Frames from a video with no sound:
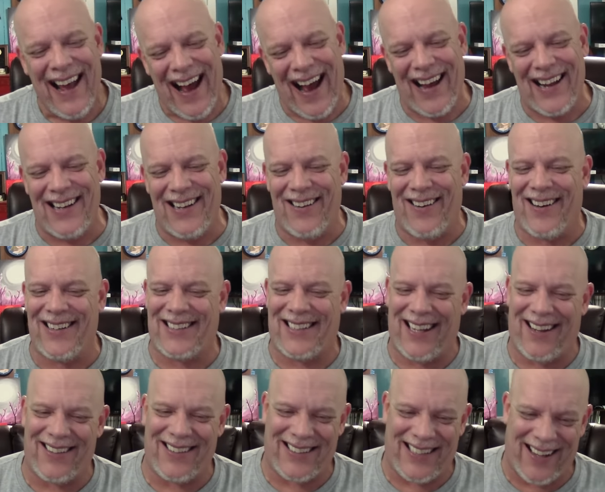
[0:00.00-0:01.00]
I know,
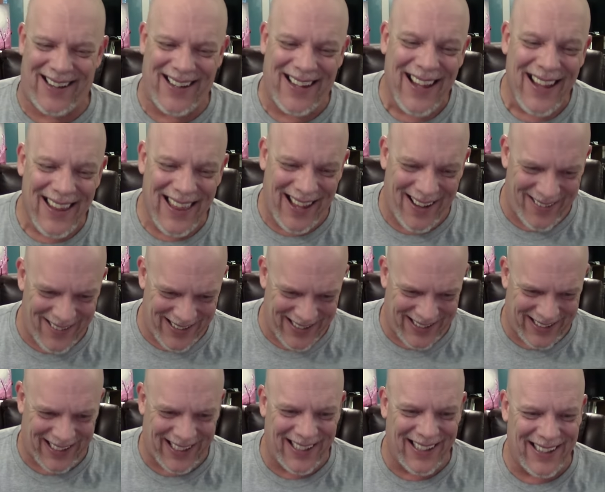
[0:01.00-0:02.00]
that
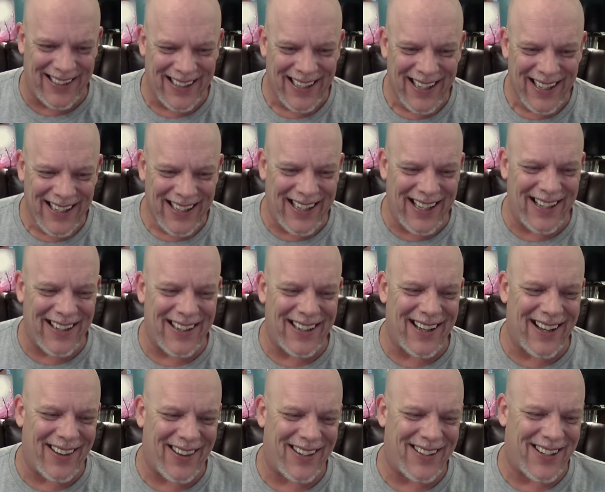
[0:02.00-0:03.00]
was good.
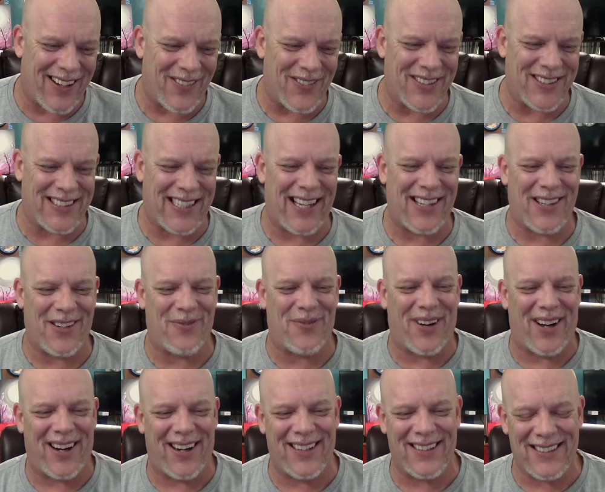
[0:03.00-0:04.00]
Killing all the Tuffles at the
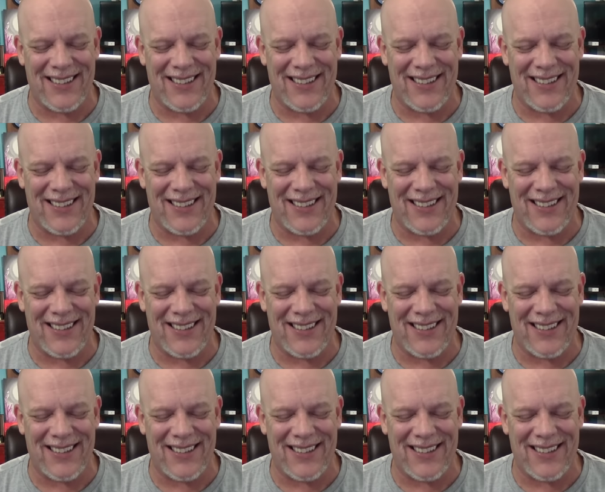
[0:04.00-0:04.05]
bar.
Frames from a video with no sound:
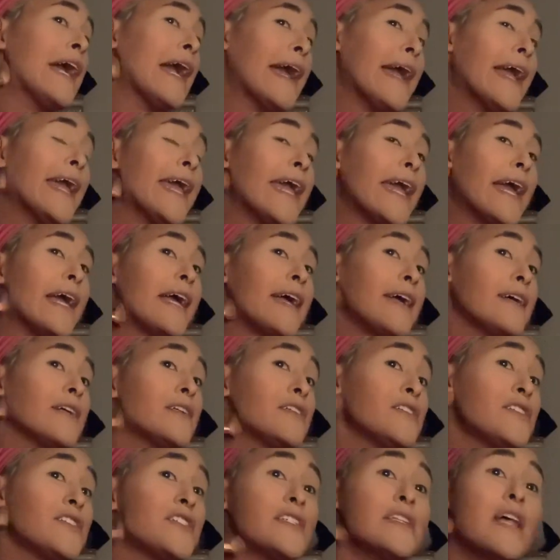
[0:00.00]

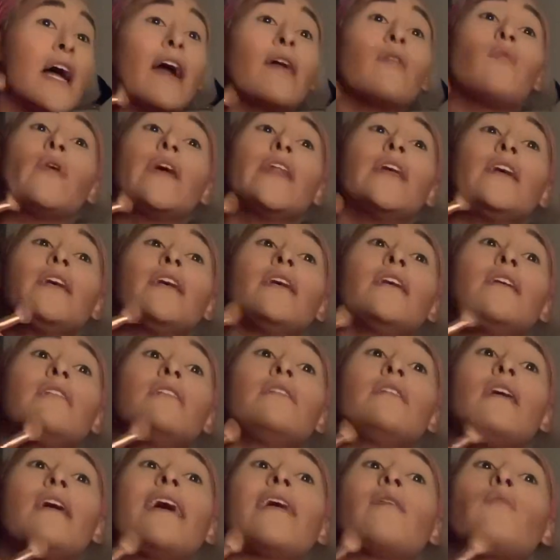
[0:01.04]
and I went
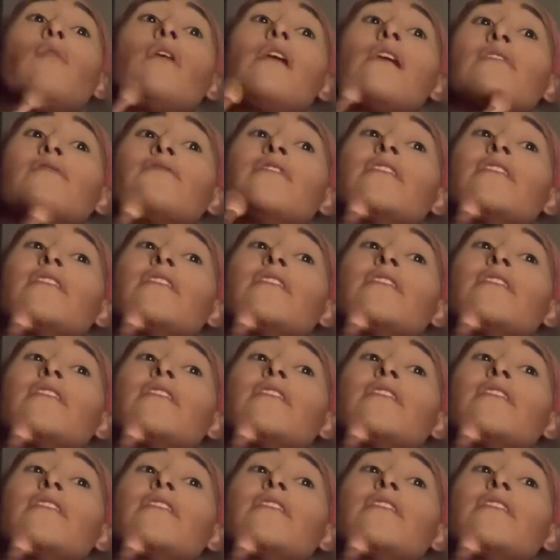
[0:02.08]
in, I walked for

────

*Task instructions*.
Please write out all of the material above without changing a word, and omit any pictures.

*Reply*.
Frames from a video with no sound:
[0:00.00-0:01.00]
I know,
[0:01.00-0:02.00]
that
[0:02.00-0:03.00]
was good.
[0:03.00-0:04.00]
Killing all the Tuffles at the
[0:04.00-0:04.05]
bar.
Frames from a video with no sound:
[0:00.00]

[0:01.04]
and I went
[0:02.08]
in, I walked for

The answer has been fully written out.